A Baltimore judge ruled Monday in favor of Baltimore Gas and Electric (BGE) in a dispute over the allocation of costs related to upgrades of the city’s underground conduit network. The decision upheld a Maryland Public Service Commission ruling permitting BGE to recover up to $120 million spent on the conduit system through customer rates over time.

The case centers on a 2023 agreement between BGE and the city of Baltimore concerning the conduit system, a network of tunnels and pathways beneath city streets that houses electric, telecommunications, and other utility lines. Under the arrangement, BGE committed to investing as much as $120 million in upgrades through 2026 in exchange for reduced occupancy fees and the ability to recover the costs gradually via rate increases.

The Maryland Office of People’s Counsel (OPC), representing residential utility consumers, challenged the deal in November. OPC argued that since Baltimore owns the conduit system, improvements should not be treated as utility-owned assets, and customers should not bear the full cost of such investments over multiple decades. They also asserted that other users of the conduit, such as telecommunications companies, benefit from the upgrades and should share in the expenses.

Baltimore City Circuit Court Judge Catherine Chen rejected these arguments, affirming the Public Service Commission’s endorsement of BGE’s accounting treatment. In her ruling, Chen pointed to evidence showing the conduit improvements qualify as capital assets, eligible for depreciation over their useful life. She highlighted the longstanding, interdependent relationship between BGE and the city regarding access to the conduit system.

The judge found no proof that other users of the conduit received discounted access or preferential treatment under the agreement.
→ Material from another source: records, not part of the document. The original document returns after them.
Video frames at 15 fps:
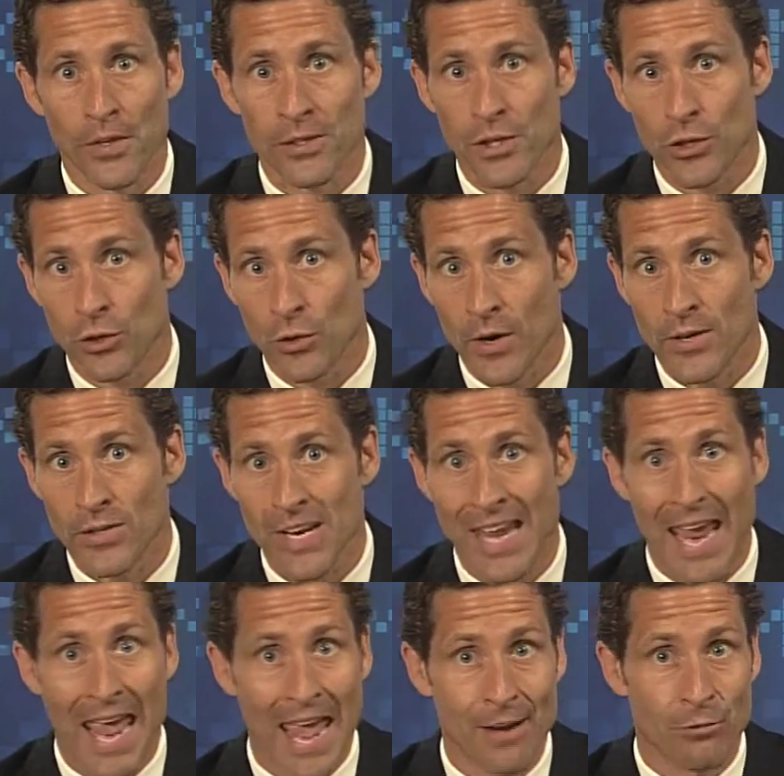its intrinsic
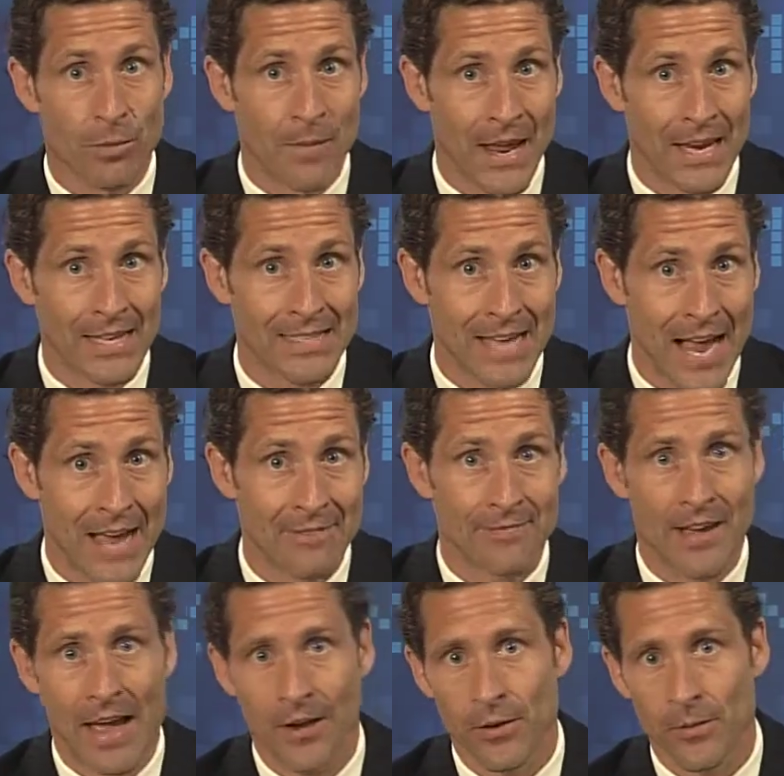and remaining time
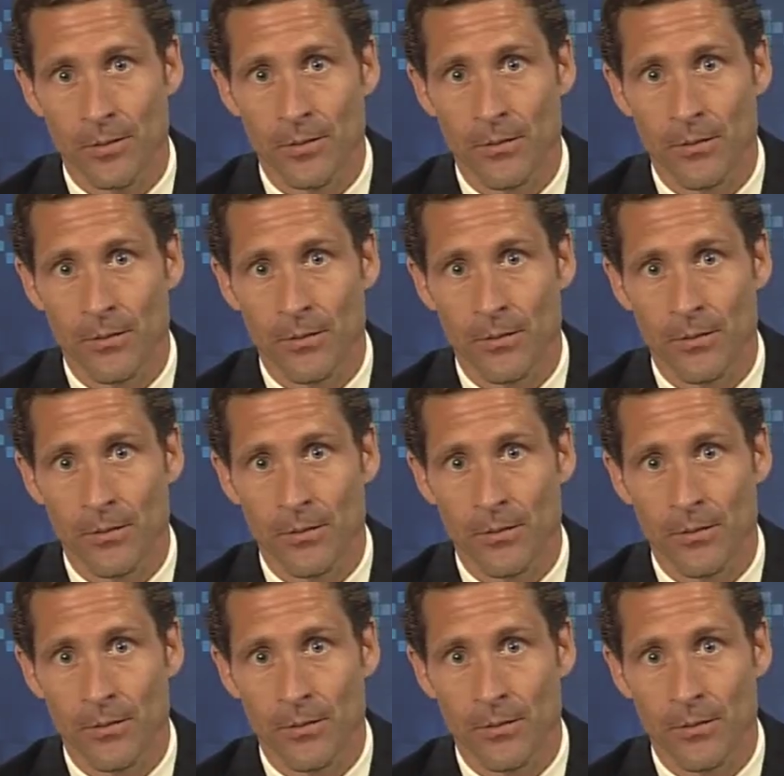value.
Chen further noted that it was unlikely for BGE to make improvements benefiting only its operations while excluding other conduit occupants.

OPC also contended that regulators erred by approving the investment without a formal benefit-cost analysis, but the judge disagreed. Chen observed that the regulator had previously rejected other BGE proposals over concerns about customer benefits and costs, but determined the conduit upgrade plan presented clearer advantages. Specifically, by reducing occupancy fees and focusing on projects enhancing electric distribution reliability, the arrangement demonstrated tangible benefits for customers.

While the ruling maintains the existing regulatory framework, it does not immediately alter customer bills. Instead, it allows BGE to continue spreading the costs of conduit improvements through rates over the expected lifespan of the infrastructure, rather than imposing the full expense upfront. Supporters of the agreement argue this method fairly aligns payments with the long-term benefits customers receive from the upgraded infrastructure.